= Beginning of Section =
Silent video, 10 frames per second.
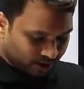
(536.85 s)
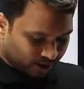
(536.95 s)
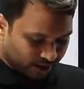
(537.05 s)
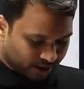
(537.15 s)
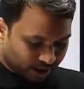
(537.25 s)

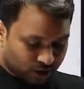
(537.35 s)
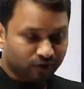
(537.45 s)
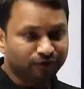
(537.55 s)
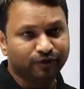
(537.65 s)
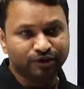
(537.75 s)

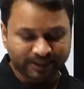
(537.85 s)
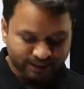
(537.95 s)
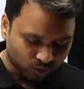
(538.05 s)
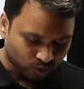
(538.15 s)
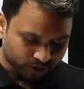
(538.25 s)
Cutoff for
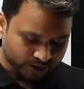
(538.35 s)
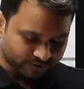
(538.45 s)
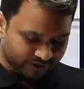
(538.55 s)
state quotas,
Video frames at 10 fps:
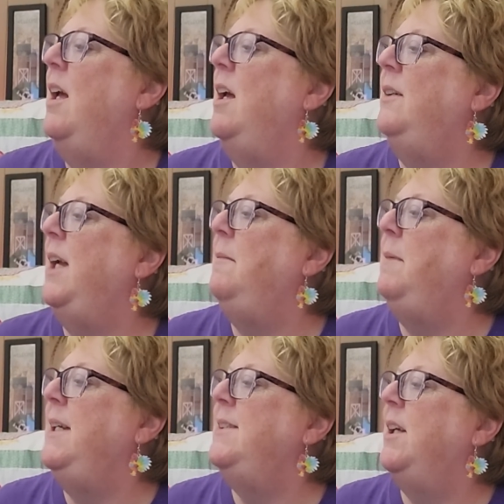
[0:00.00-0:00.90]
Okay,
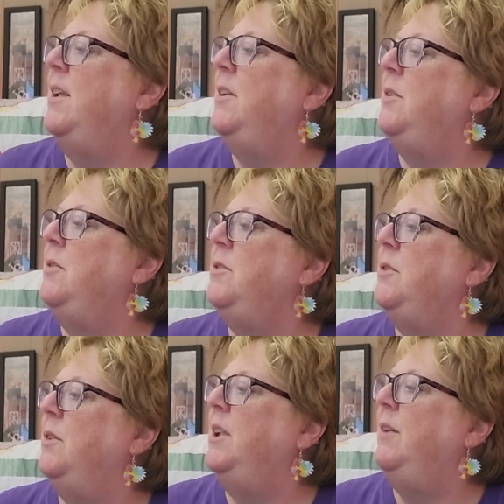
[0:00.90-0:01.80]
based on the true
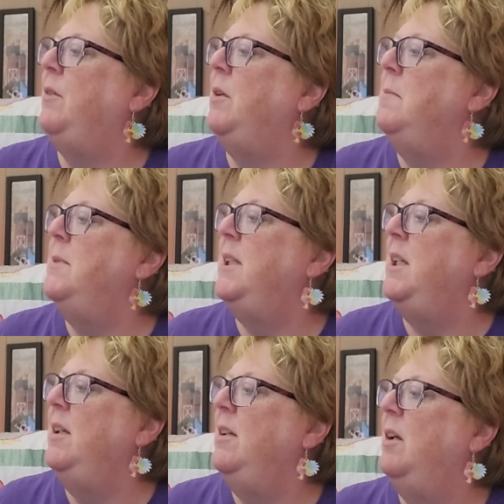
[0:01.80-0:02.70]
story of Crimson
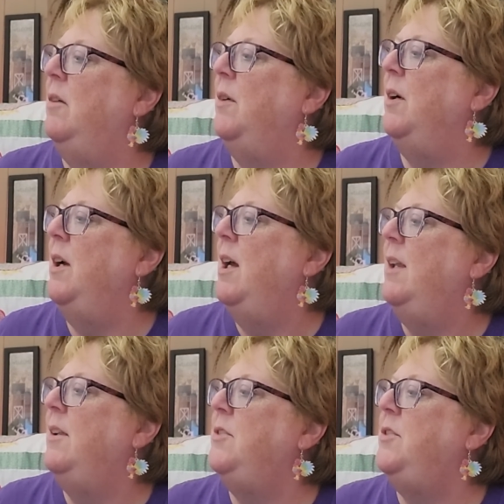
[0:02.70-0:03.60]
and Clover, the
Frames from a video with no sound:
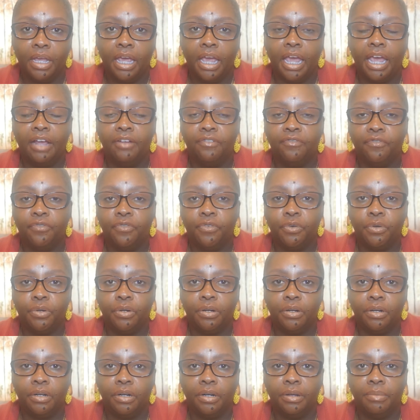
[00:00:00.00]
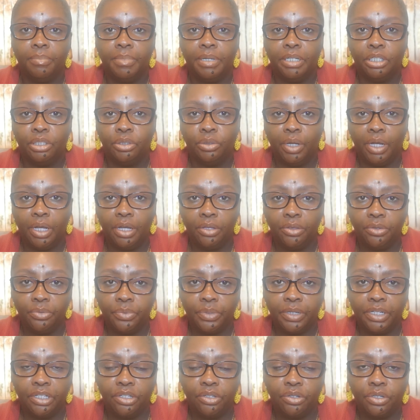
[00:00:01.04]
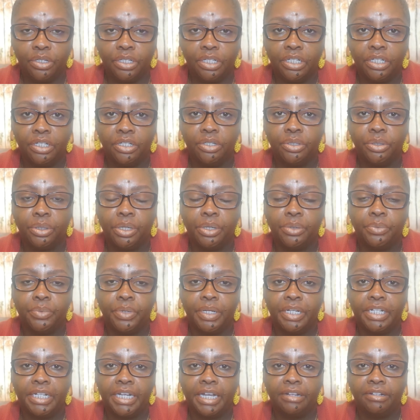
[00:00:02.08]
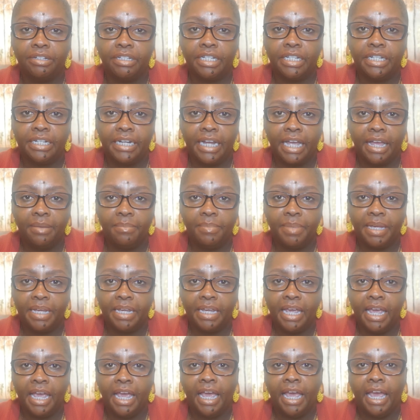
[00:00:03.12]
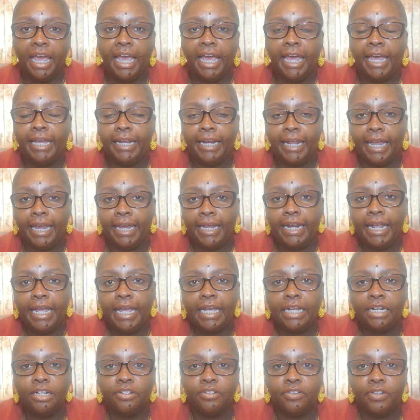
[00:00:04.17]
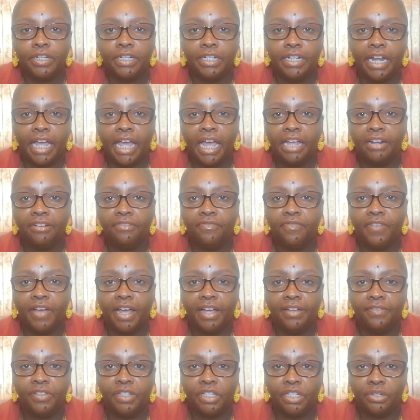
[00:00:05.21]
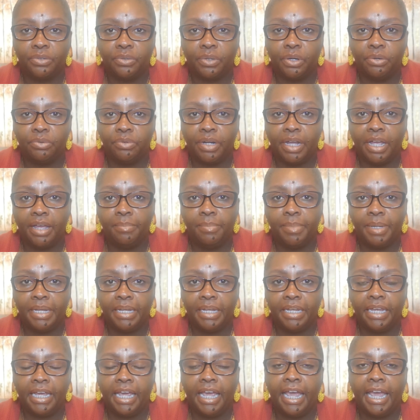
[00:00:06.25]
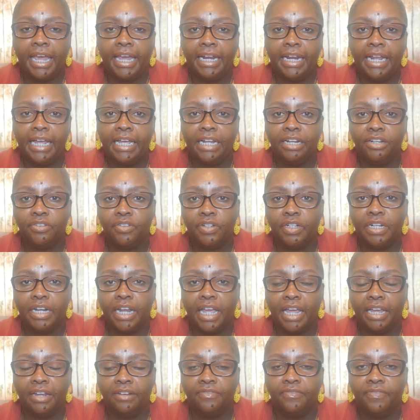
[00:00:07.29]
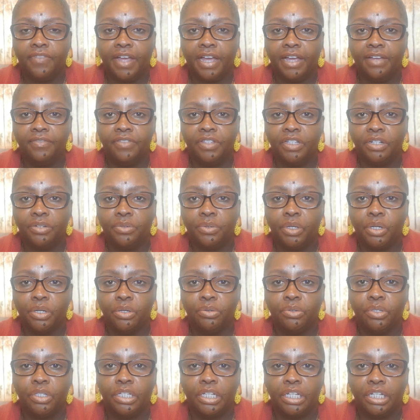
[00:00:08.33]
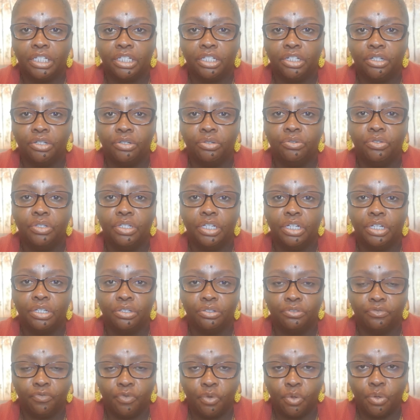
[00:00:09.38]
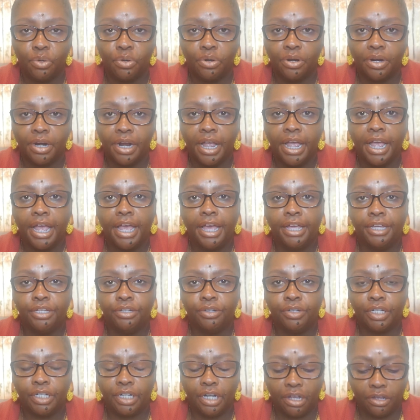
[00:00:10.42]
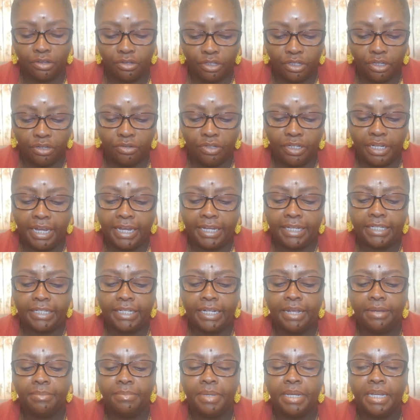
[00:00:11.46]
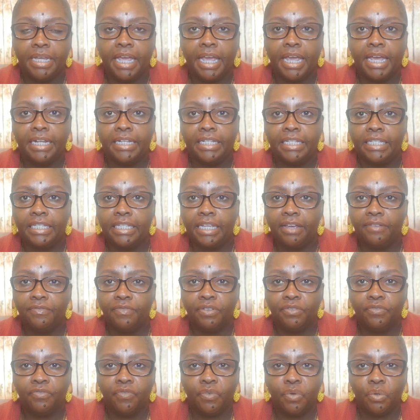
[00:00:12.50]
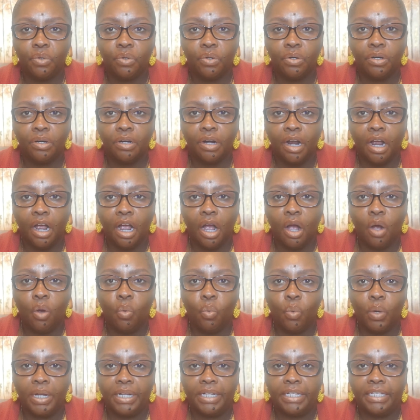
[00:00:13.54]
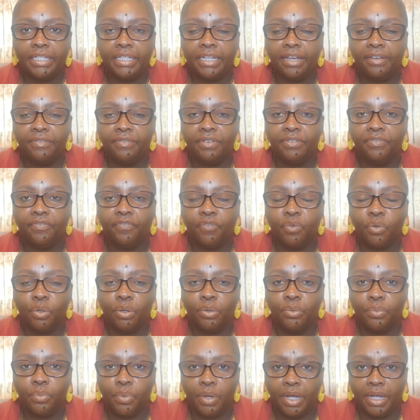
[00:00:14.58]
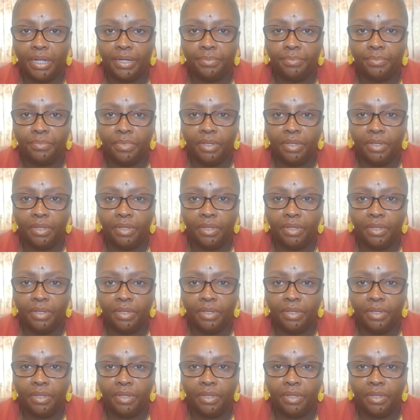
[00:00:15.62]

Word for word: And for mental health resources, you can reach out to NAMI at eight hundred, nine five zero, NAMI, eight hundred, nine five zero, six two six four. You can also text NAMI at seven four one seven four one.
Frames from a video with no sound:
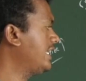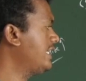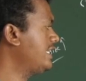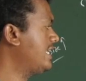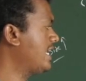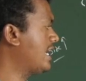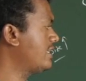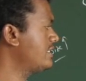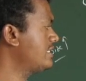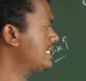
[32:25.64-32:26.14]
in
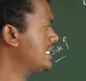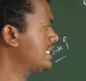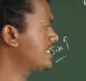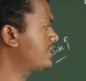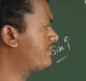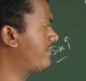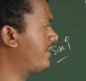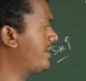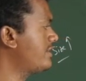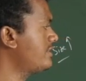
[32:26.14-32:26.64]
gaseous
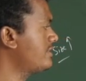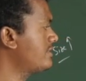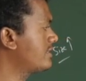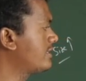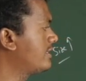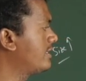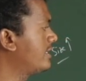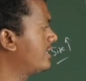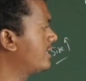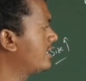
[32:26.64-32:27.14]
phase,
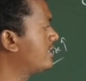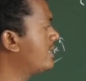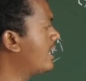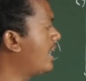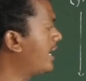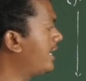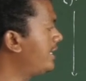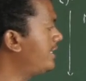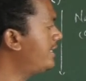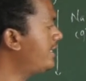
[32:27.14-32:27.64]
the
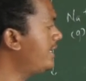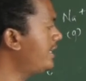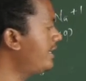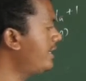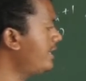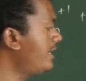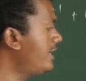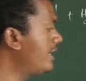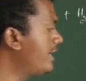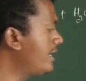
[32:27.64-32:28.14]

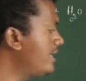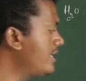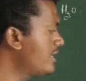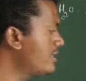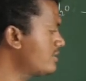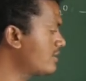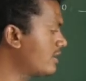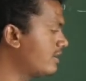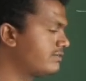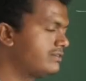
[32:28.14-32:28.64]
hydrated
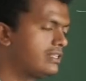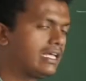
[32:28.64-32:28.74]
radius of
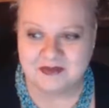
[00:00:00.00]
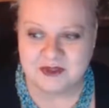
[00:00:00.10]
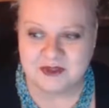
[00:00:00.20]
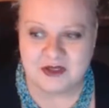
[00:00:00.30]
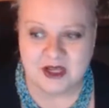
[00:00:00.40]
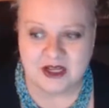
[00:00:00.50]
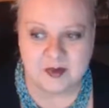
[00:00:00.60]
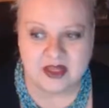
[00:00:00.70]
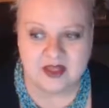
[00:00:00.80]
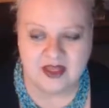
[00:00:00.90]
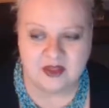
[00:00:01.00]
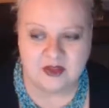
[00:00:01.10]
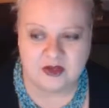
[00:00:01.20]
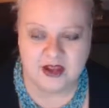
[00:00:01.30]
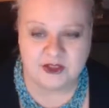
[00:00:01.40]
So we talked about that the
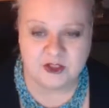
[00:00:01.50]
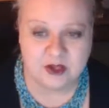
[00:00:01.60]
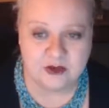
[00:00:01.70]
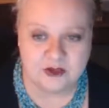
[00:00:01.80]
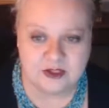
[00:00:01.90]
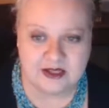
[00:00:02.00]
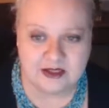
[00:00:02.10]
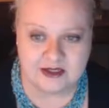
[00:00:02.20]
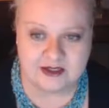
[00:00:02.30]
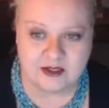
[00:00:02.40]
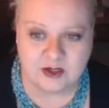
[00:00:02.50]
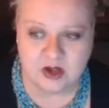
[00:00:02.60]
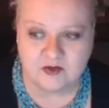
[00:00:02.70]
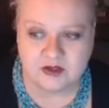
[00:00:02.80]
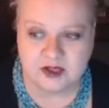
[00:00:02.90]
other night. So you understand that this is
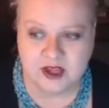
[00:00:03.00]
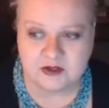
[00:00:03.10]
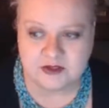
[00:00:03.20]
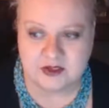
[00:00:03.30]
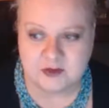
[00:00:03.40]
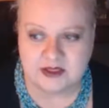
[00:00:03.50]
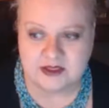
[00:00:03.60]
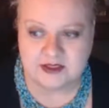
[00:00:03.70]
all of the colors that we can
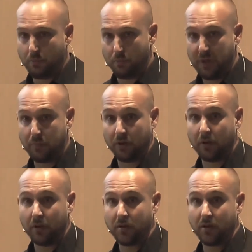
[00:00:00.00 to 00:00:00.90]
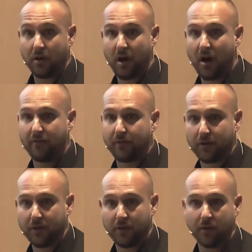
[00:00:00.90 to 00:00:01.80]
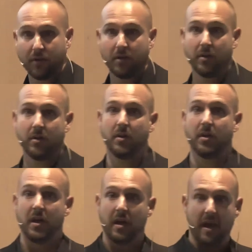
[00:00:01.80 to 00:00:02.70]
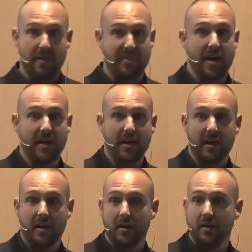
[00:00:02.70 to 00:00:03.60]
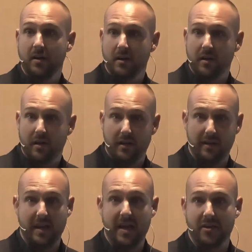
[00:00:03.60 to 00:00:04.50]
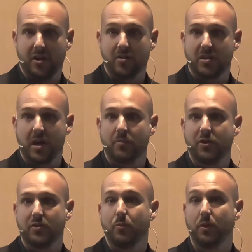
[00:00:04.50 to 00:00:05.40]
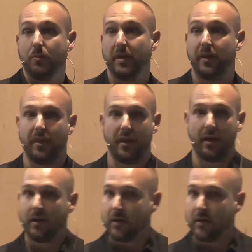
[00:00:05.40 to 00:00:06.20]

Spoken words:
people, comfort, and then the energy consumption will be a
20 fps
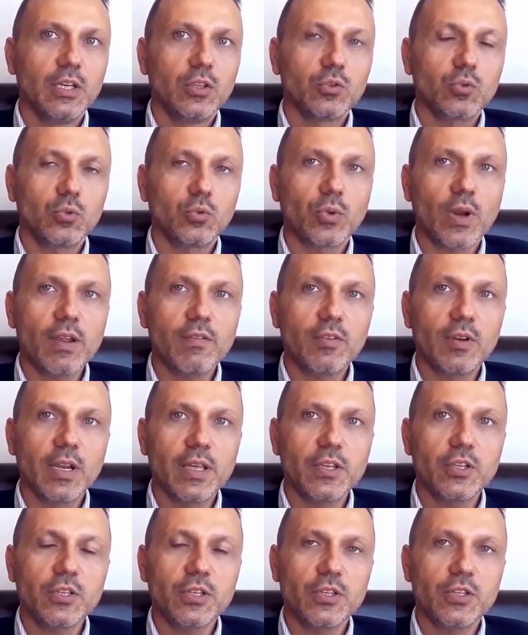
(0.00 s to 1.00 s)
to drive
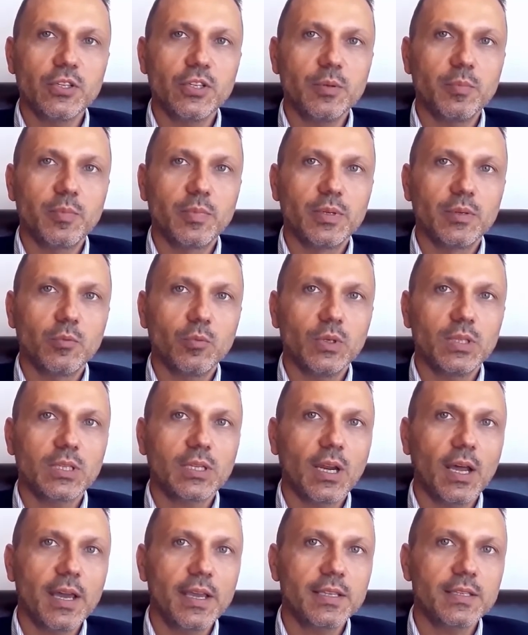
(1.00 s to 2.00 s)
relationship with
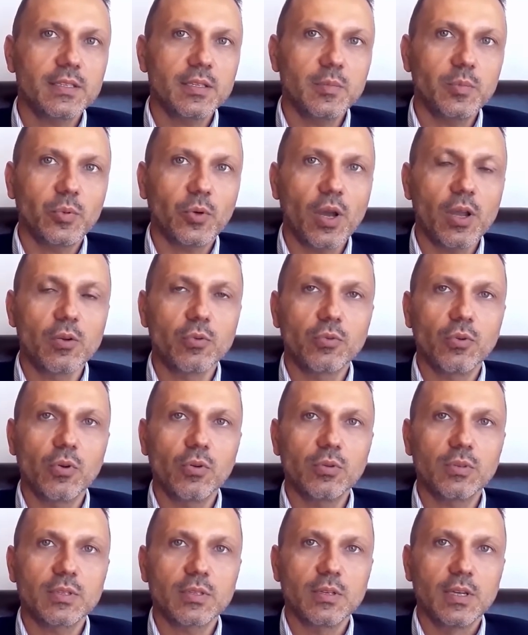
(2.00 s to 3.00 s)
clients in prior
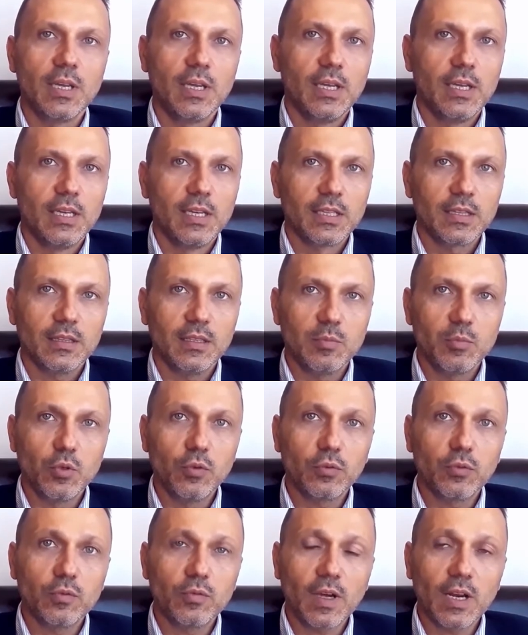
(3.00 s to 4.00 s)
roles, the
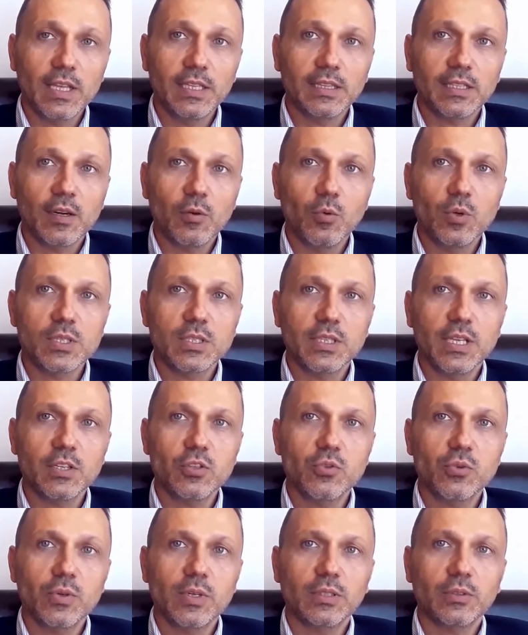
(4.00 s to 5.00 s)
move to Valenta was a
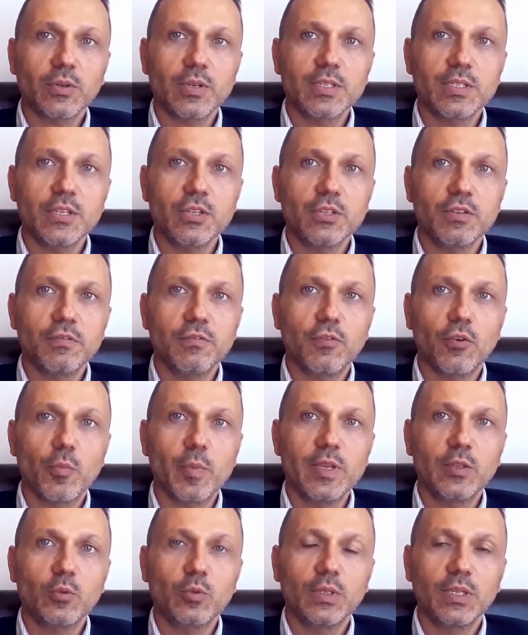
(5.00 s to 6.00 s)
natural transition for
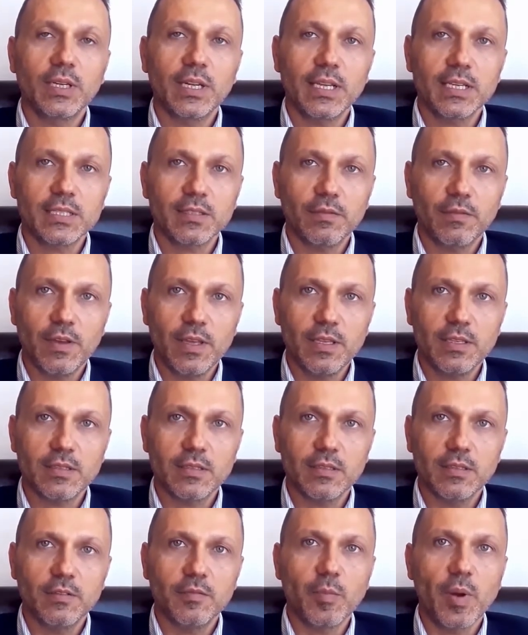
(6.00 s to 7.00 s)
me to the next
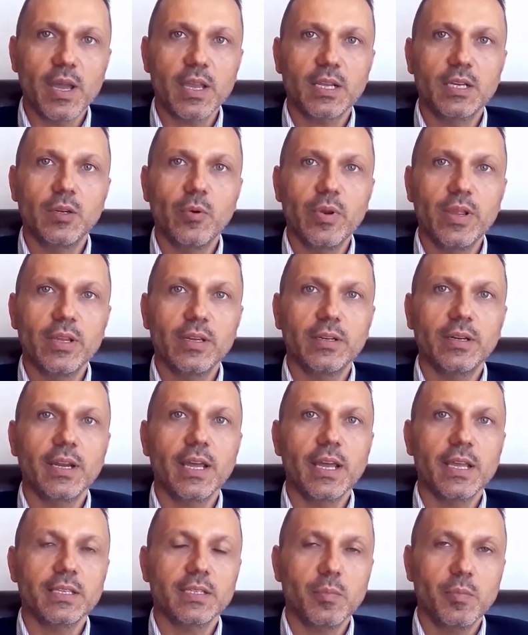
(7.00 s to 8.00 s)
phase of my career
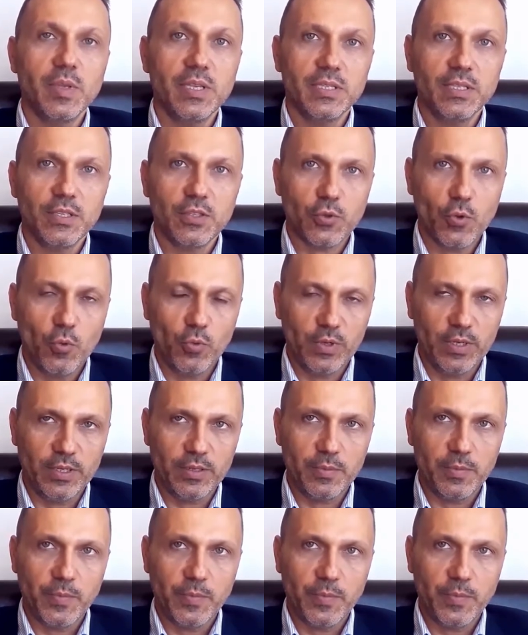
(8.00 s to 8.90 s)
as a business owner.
= End of Section =
REQUIRED ACTION: Where the material contains pictures, leave them out and copy the rest verbatim.

SOLUTION FOR THIS PROBLEM:
Silent video, 10 frames per second.
(536.85 s)
(536.95 s)
(537.05 s)
(537.15 s)
(537.25 s)

(537.35 s)
(537.45 s)
(537.55 s)
(537.65 s)
(537.75 s)

(537.85 s)
(537.95 s)
(538.05 s)
(538.15 s)
(538.25 s)
Cutoff for
(538.35 s)
(538.45 s)
(538.55 s)
state quotas,
Video frames at 10 fps:
[0:00.00-0:00.90]
Okay,
[0:00.90-0:01.80]
based on the true
[0:01.80-0:02.70]
story of Crimson
[0:02.70-0:03.60]
and Clover, the
Frames from a video with no sound:
[00:00:00.00]
[00:00:01.04]
[00:00:02.08]
[00:00:03.12]
[00:00:04.17]
[00:00:05.21]
[00:00:06.25]
[00:00:07.29]
[00:00:08.33]
[00:00:09.38]
[00:00:10.42]
[00:00:11.46]
[00:00:12.50]
[00:00:13.54]
[00:00:14.58]
[00:00:15.62]

Word for word: And for mental health resources, you can reach out to NAMI at eight hundred, nine five zero, NAMI, eight hundred, nine five zero, six two six four. You can also text NAMI at seven four one seven four one.
Frames from a video with no sound:
[32:25.64-32:26.14]
in
[32:26.14-32:26.64]
gaseous
[32:26.64-32:27.14]
phase,
[32:27.14-32:27.64]
the
[32:27.64-32:28.14]

[32:28.14-32:28.64]
hydrated
[32:28.64-32:28.74]
radius of
[00:00:00.00]
[00:00:00.10]
[00:00:00.20]
[00:00:00.30]
[00:00:00.40]
[00:00:00.50]
[00:00:00.60]
[00:00:00.70]
[00:00:00.80]
[00:00:00.90]
[00:00:01.00]
[00:00:01.10]
[00:00:01.20]
[00:00:01.30]
[00:00:01.40]
So we talked about that the
[00:00:01.50]
[00:00:01.60]
[00:00:01.70]
[00:00:01.80]
[00:00:01.90]
[00:00:02.00]
[00:00:02.10]
[00:00:02.20]
[00:00:02.30]
[00:00:02.40]
[00:00:02.50]
[00:00:02.60]
[00:00:02.70]
[00:00:02.80]
[00:00:02.90]
other night. So you understand that this is
[00:00:03.00]
[00:00:03.10]
[00:00:03.20]
[00:00:03.30]
[00:00:03.40]
[00:00:03.50]
[00:00:03.60]
[00:00:03.70]
all of the colors that we can
[00:00:00.00 to 00:00:00.90]
[00:00:00.90 to 00:00:01.80]
[00:00:01.80 to 00:00:02.70]
[00:00:02.70 to 00:00:03.60]
[00:00:03.60 to 00:00:04.50]
[00:00:04.50 to 00:00:05.40]
[00:00:05.40 to 00:00:06.20]

Spoken words:
people, comfort, and then the energy consumption will be a
20 fps
(0.00 s to 1.00 s)
to drive
(1.00 s to 2.00 s)
relationship with
(2.00 s to 3.00 s)
clients in prior
(3.00 s to 4.00 s)
roles, the
(4.00 s to 5.00 s)
move to Valenta was a
(5.00 s to 6.00 s)
natural transition for
(6.00 s to 7.00 s)
me to the next
(7.00 s to 8.00 s)
phase of my career
(8.00 s to 8.90 s)
as a business owner.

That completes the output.